In this case, the trial judge misdirected the jury by leaving them with the impression that the element of force required for sexual assault was different than the element of touching required for the other two offences (sexual interference and invitation to sexual touching). This led the jury to acquit the accused on the sexual assault charge but did not affect the convictions or the trial judge’s instructions with respect to the other two charges. In the majority’s view, the legal error, in effect, reconciled the apparent inconsistency between the verdicts. The majority concluded that the two convictions should be restored and that the acquittal (sexual assault charge) must be set aside.
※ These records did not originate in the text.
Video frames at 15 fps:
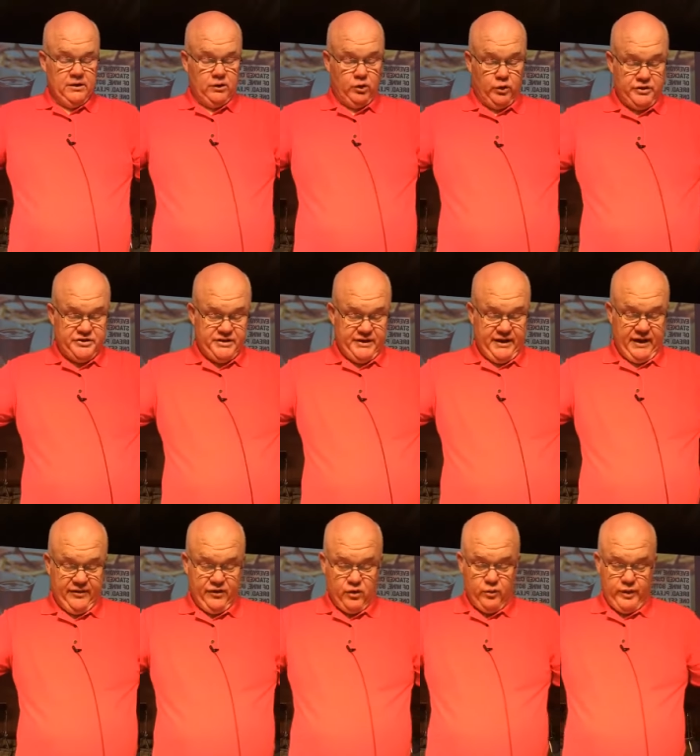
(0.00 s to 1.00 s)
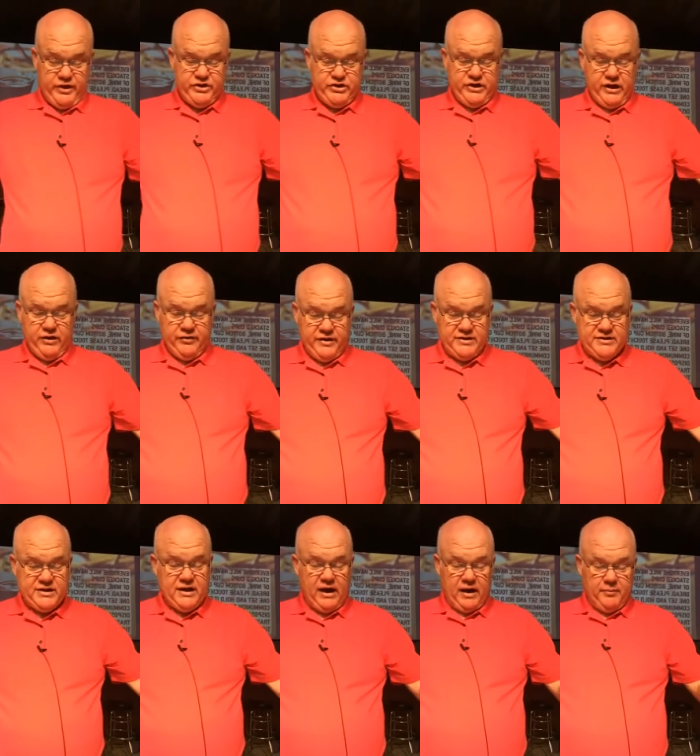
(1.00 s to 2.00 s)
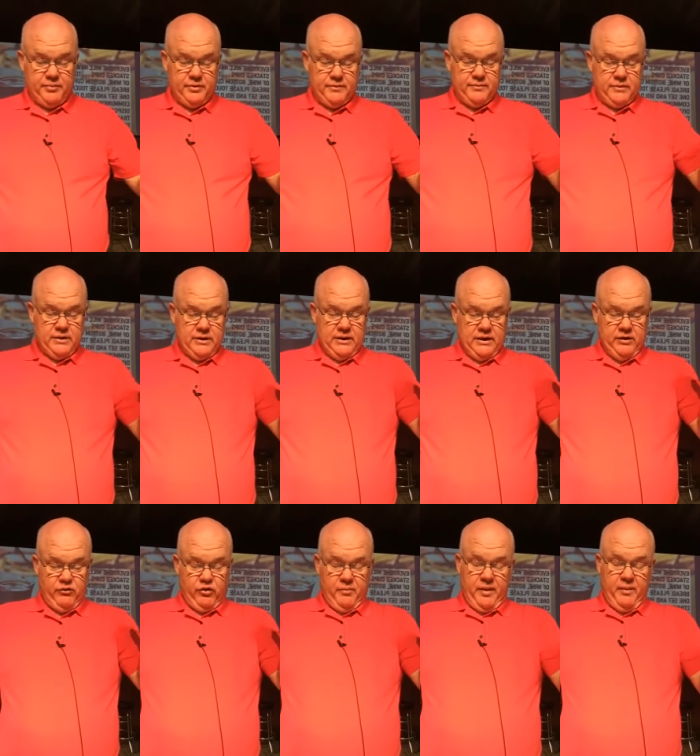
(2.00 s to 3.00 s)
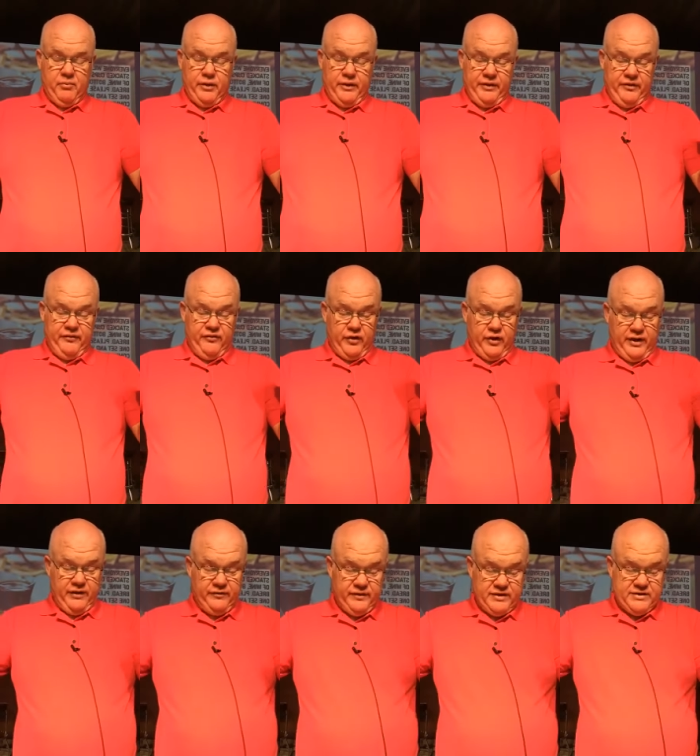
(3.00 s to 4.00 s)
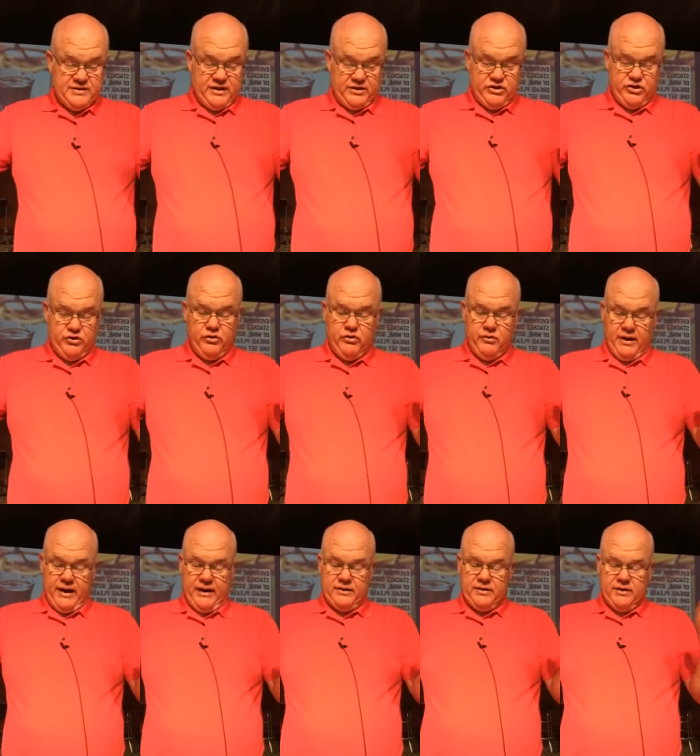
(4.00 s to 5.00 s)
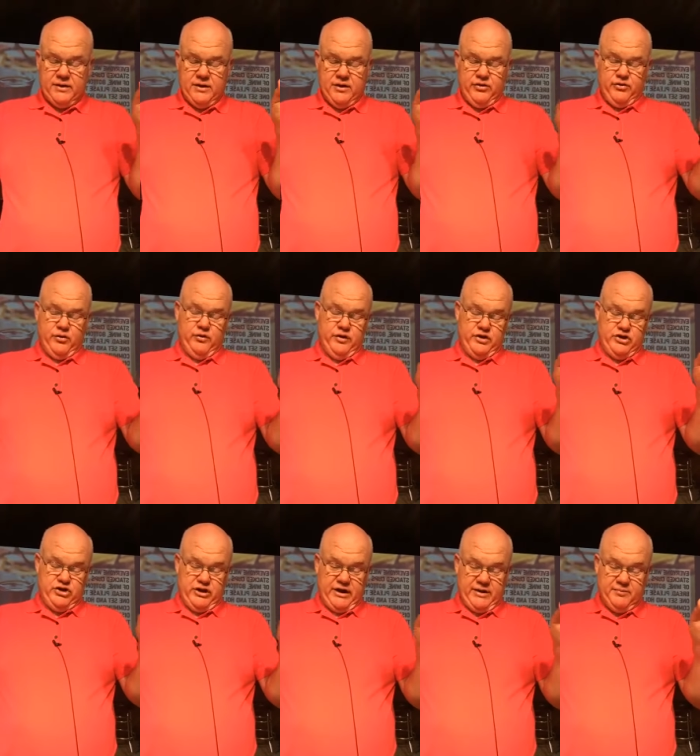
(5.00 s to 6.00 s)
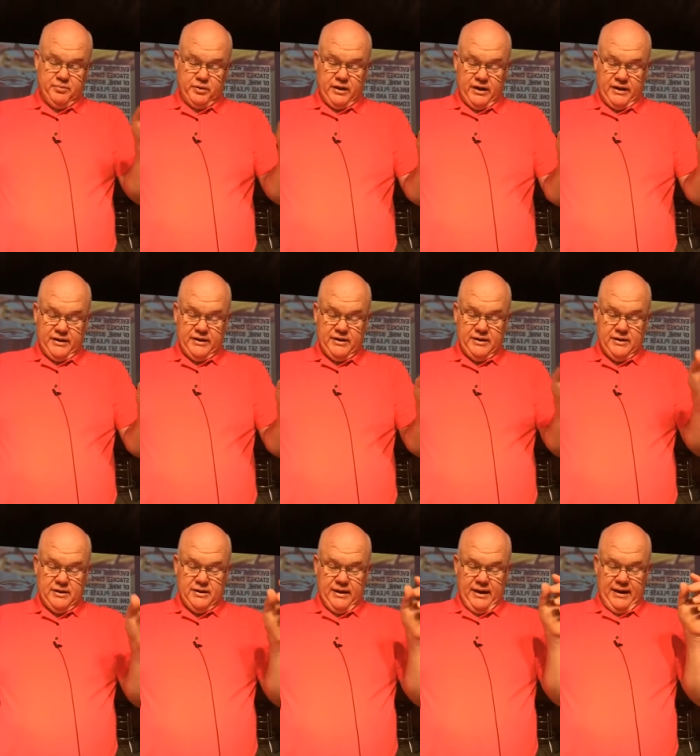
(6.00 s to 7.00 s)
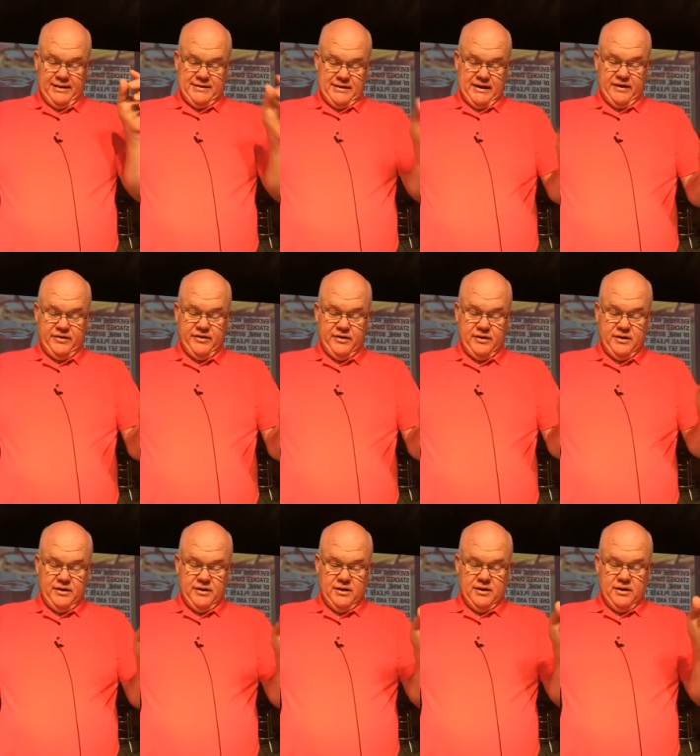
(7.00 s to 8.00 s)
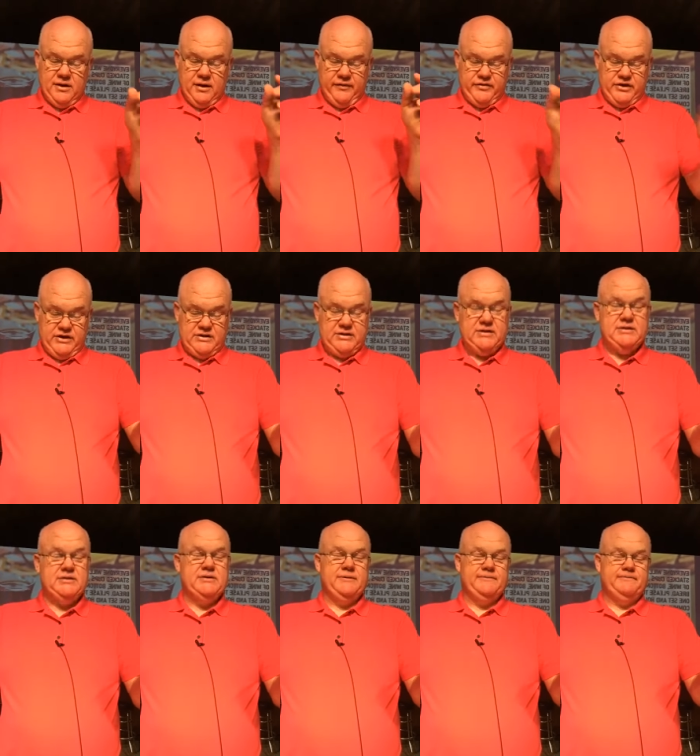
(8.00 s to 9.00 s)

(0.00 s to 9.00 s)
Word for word: Lord, together we share this cup remembering the forgiveness that you grant through the shed blood and death of Jesus.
In the circumstances of the case, the majority concluded that a stay of proceedings rather than a re-trial was the appropriate remedy.
Justices Brown and Kasirer, writing for the dissent, agreed that the verdicts were inconsistent and that the jury was misdirected which amounted to a legal error that may have reasonably had a material bearing on the acquittal. They disagreed, however, with the appropriate remedy. In their view, a new trial on all three charges was necessary.
In the dissent’s view, the majority’s approach, which relies on retracing a jury’s reasoning with a sufficient degree of certainty, is a type of review that (1) is precluded by virtue of section 686(4)(b)(i), (2) has never been sanctioned by the Supreme Court, and (3) practically speaking is untenable.
Section s. 686(4)(b)(i) of the Criminal Code specifies that a new trial is the sole remedy available where a Crown successfully appeals from a verdict of acquittal by a jury. Justices Brown and Kasirer point to the Court’s finding in R v JF, 2008 SCC 60, which makes clear that the existence of a legal error does not reconcile inconsistent verdicts.